With increasing focus on transitioning devices to mainline kernel support, postmarketOS’s March release features notable progress in hardware compatibility, firmware integration, and low-level driver optimization.

Key updates to firmware and kernel layers include:

  • Battery state improvements for older Qualcomm and BQ fuel gauge ICs, providing more accurate battery level reporting and reducing power state desync during suspend/resume cycles.
  • Touchscreen jitter fixes across Exynos-based devices, reducing false inputs and improving response time during rapid swiping or multi-touch actions.
  • Enhanced video driver support for Mali and Adreno GPUs, enabling better graphical performance on UI-heavy environments like GNOME and Plasma Mobile.
  • More robust USB-C peripheral handling on supported tablets, including support for audio and video passthrough in certain configurations.

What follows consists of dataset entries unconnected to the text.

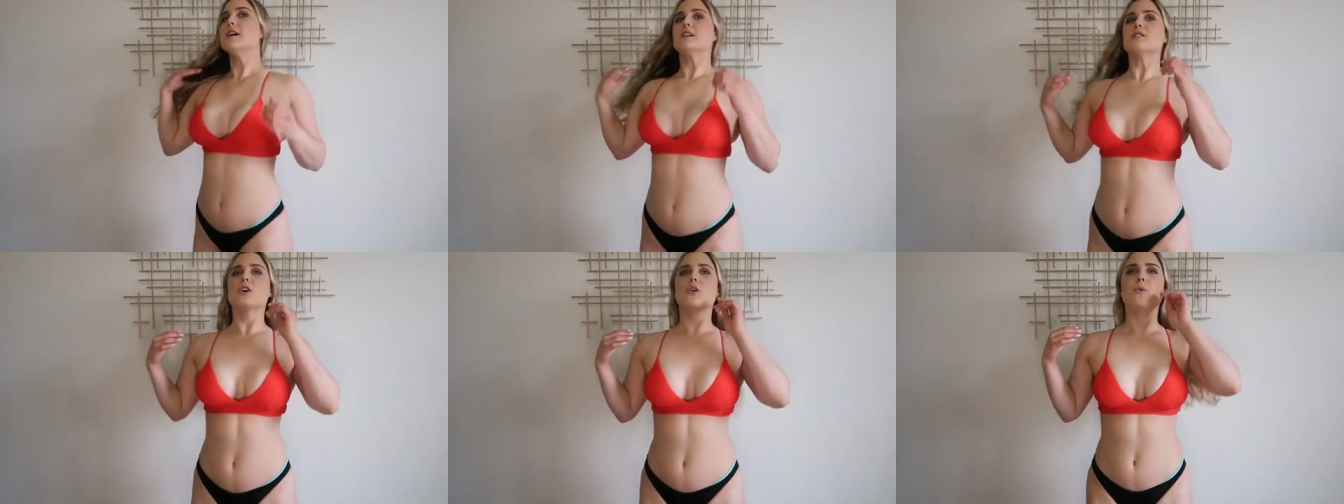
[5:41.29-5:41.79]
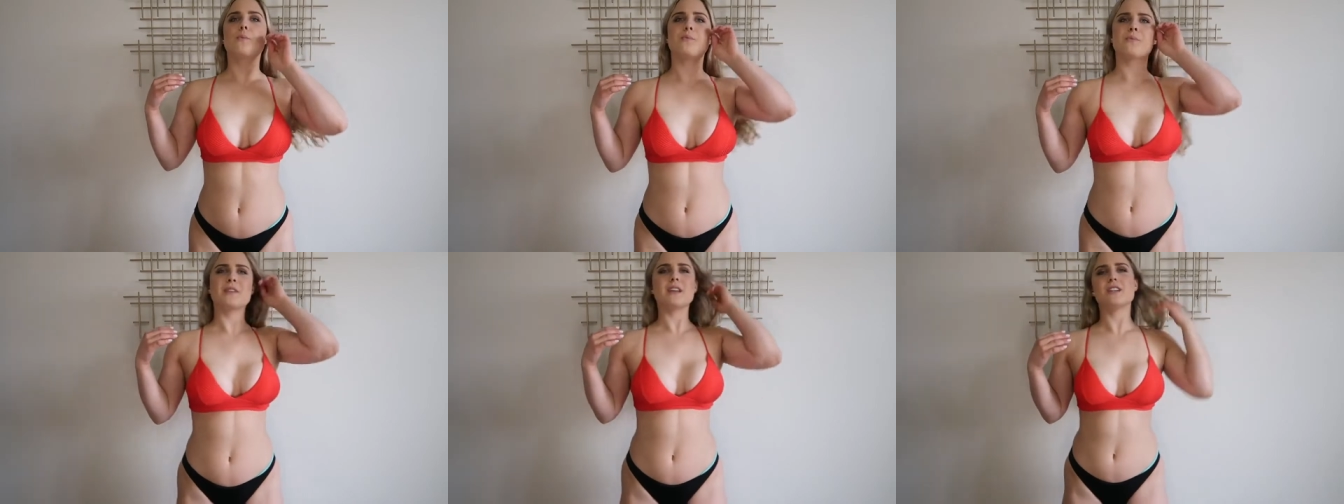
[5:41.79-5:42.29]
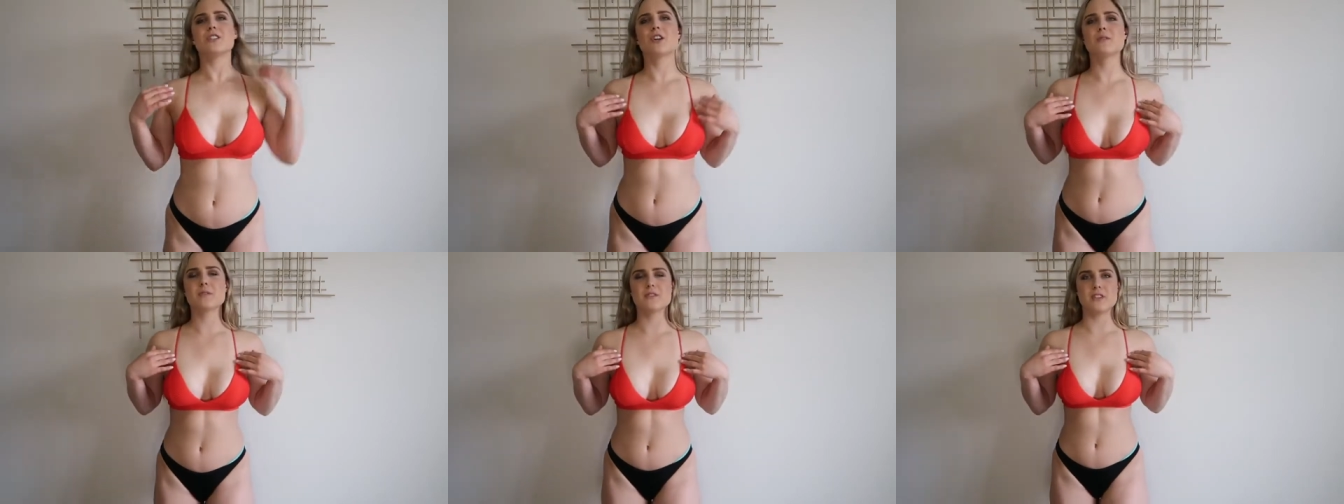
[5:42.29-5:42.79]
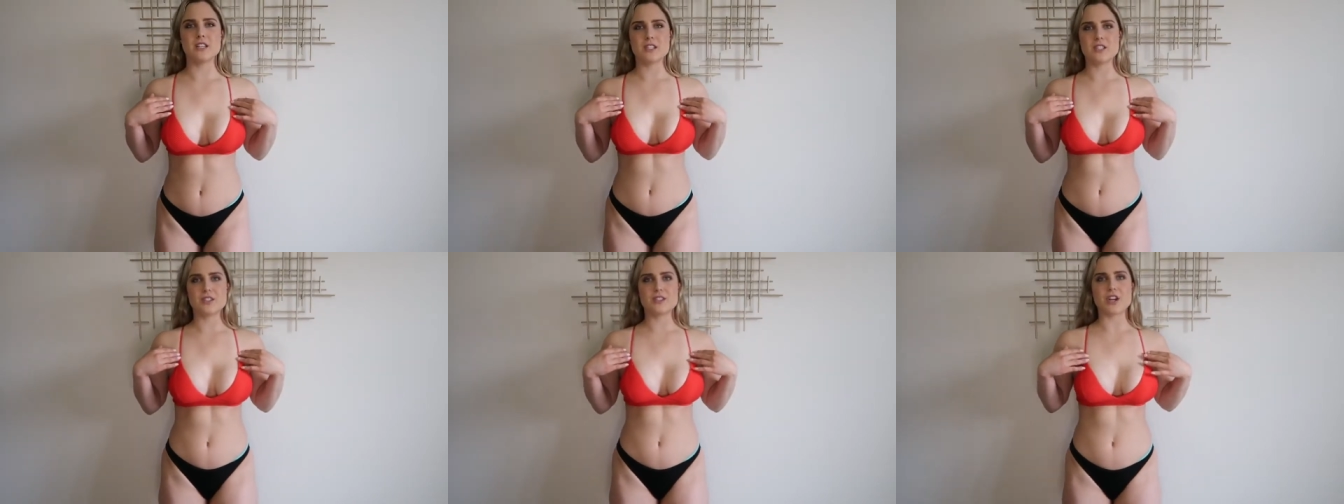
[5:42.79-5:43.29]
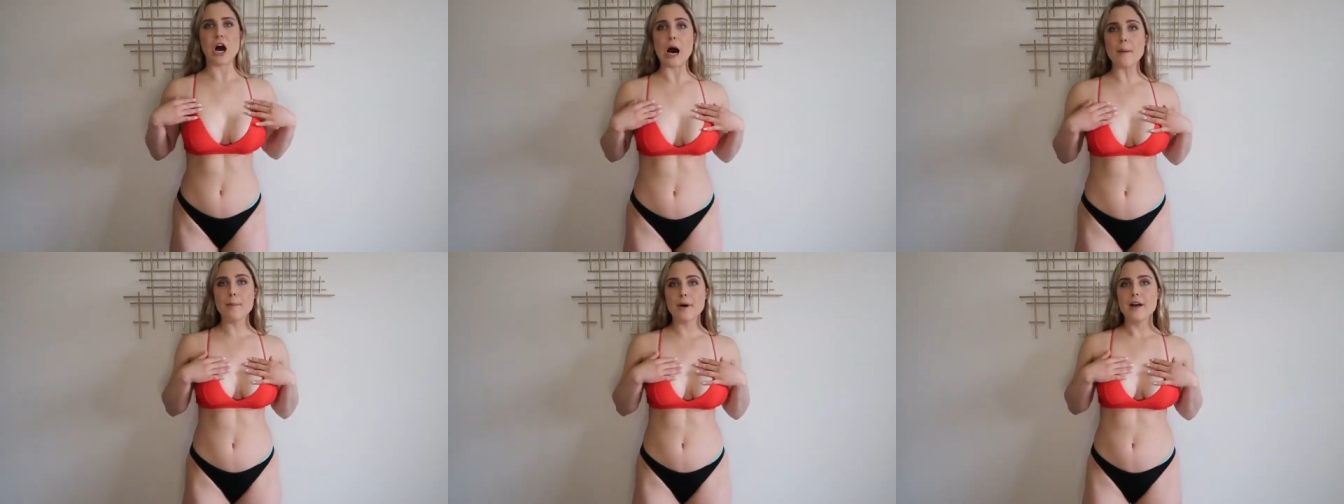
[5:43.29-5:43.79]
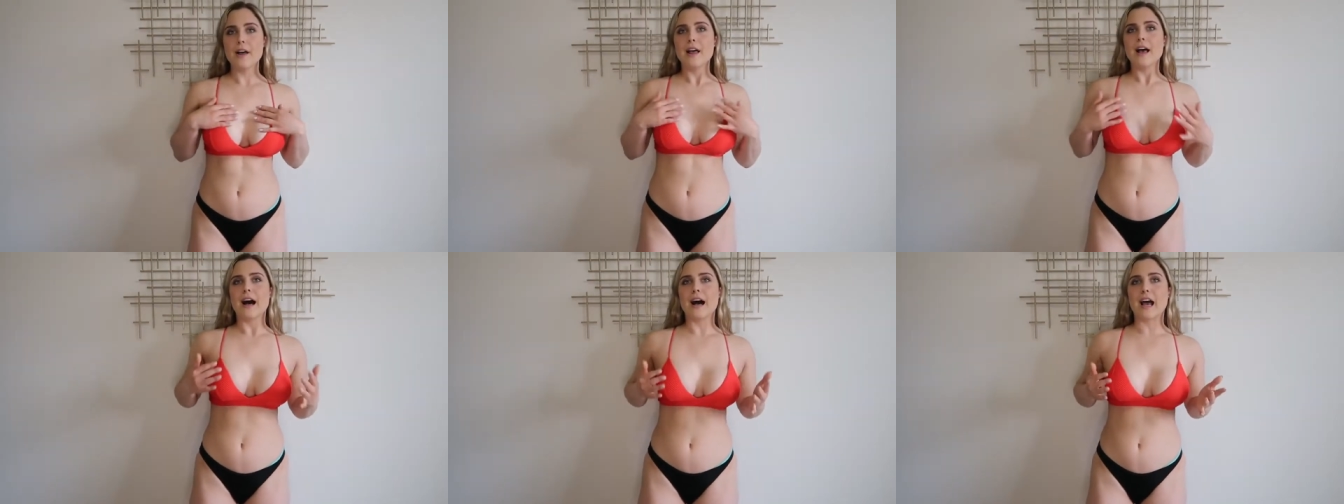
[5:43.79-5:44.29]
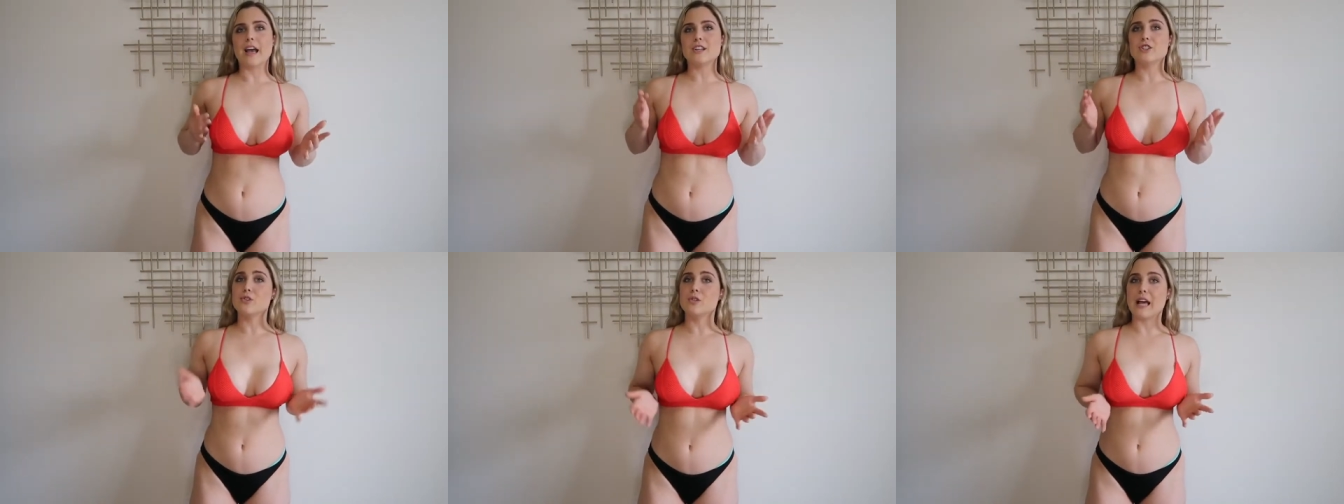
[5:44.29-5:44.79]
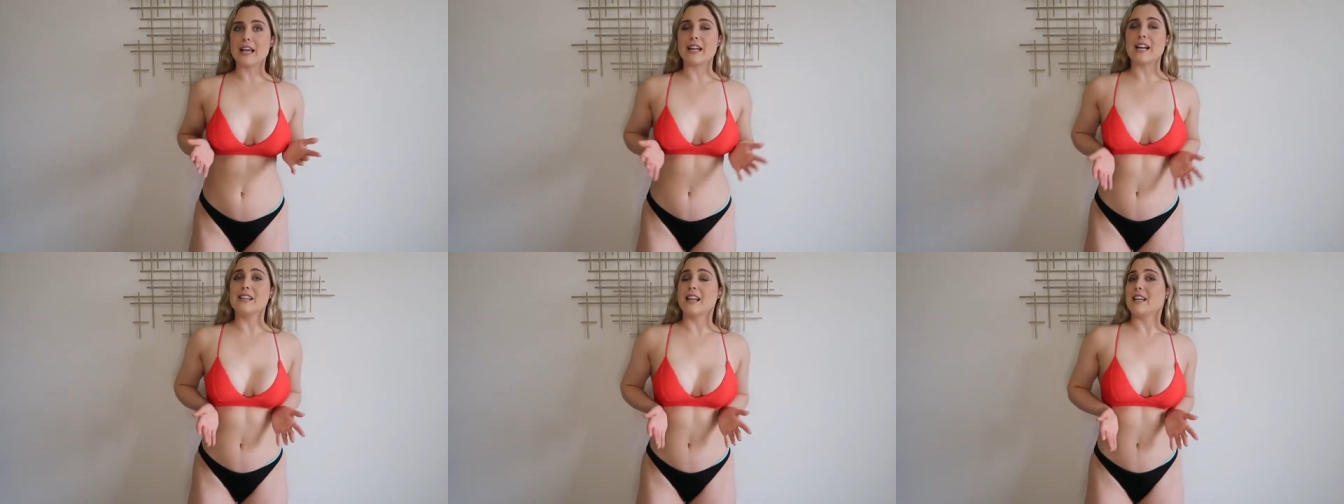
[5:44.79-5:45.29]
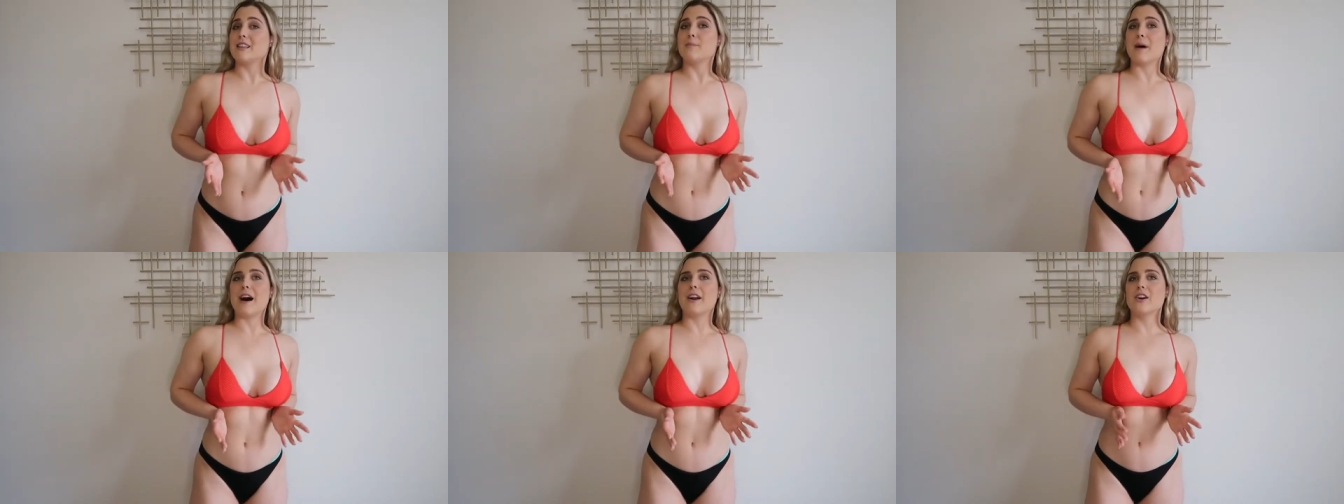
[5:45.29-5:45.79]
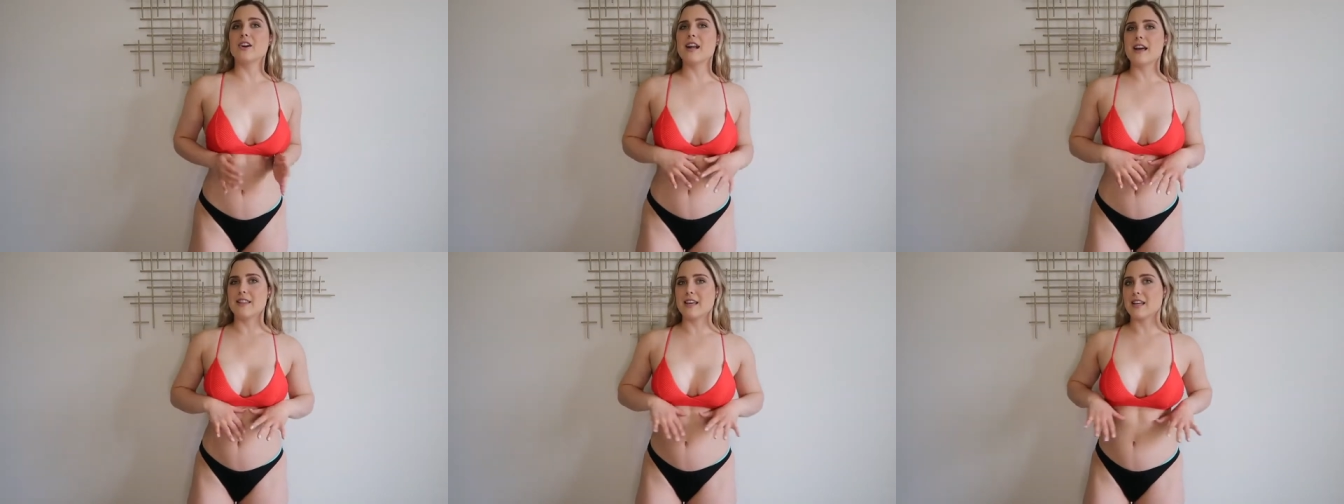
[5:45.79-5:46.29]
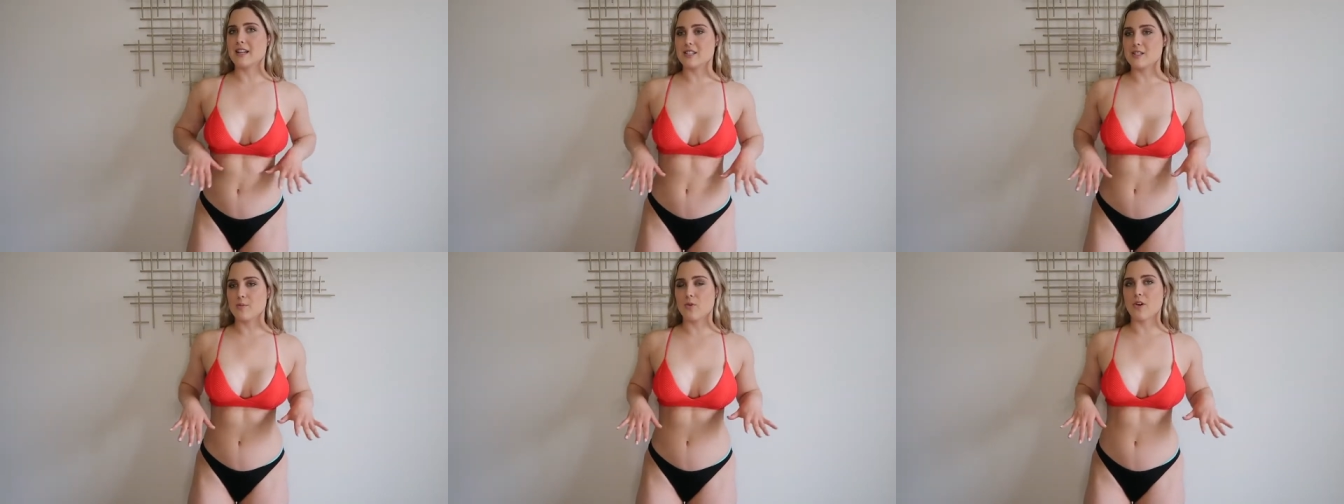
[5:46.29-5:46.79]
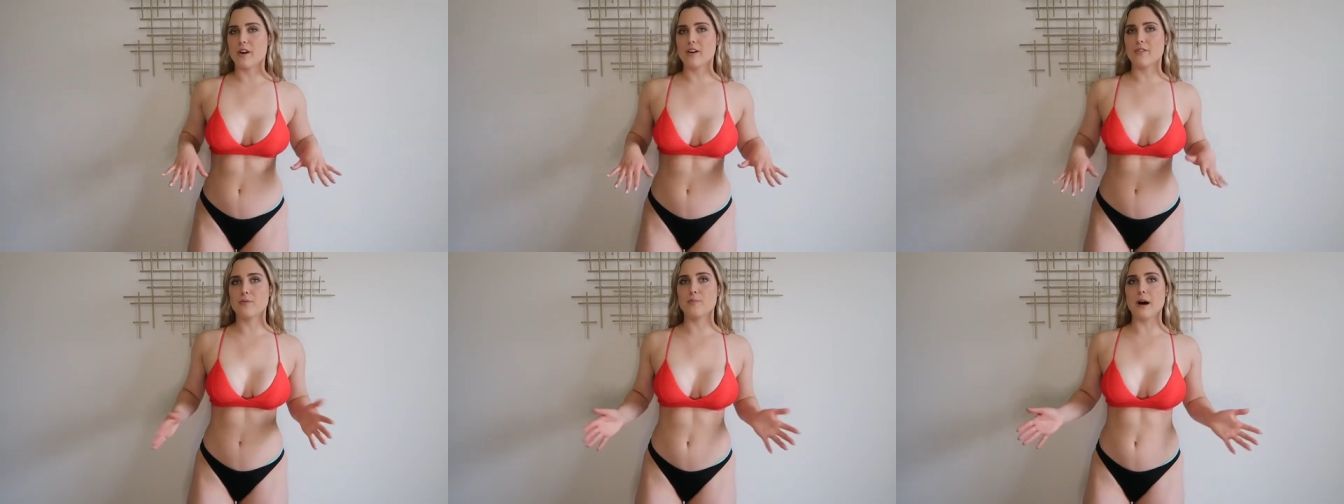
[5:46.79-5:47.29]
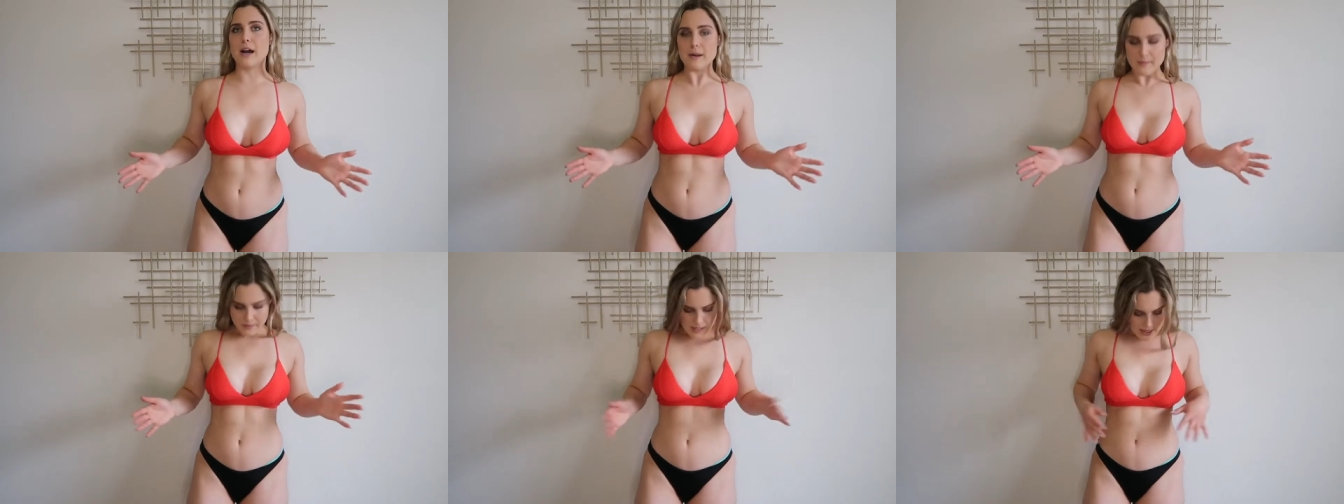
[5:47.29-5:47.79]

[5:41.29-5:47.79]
So in terms of this top, I do like it. I like the pattern. I think it is supportive, but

These refinements improve system reliability, especially for users aiming to use postmarketOS in more demanding or daily-use scenarios.

Conclusion

The March 2025 update to postmarketOS is a robust, community-powered release that reinforces the project’s dedication to usability, modularity, and long-term device relevance. By adding GNOME 48, introducing the COSMIC Desktop, and broadening device compatibility, the project continues to evolve from a niche experimental OS to a powerful and viable mobile Linux platform.

Through both technical progress and active community support, postmarketOS is moving closer to its vision of a fully open, secure, and sustainable mobile operating system—capable of delivering practical daily use without reliance on proprietary ecosystems.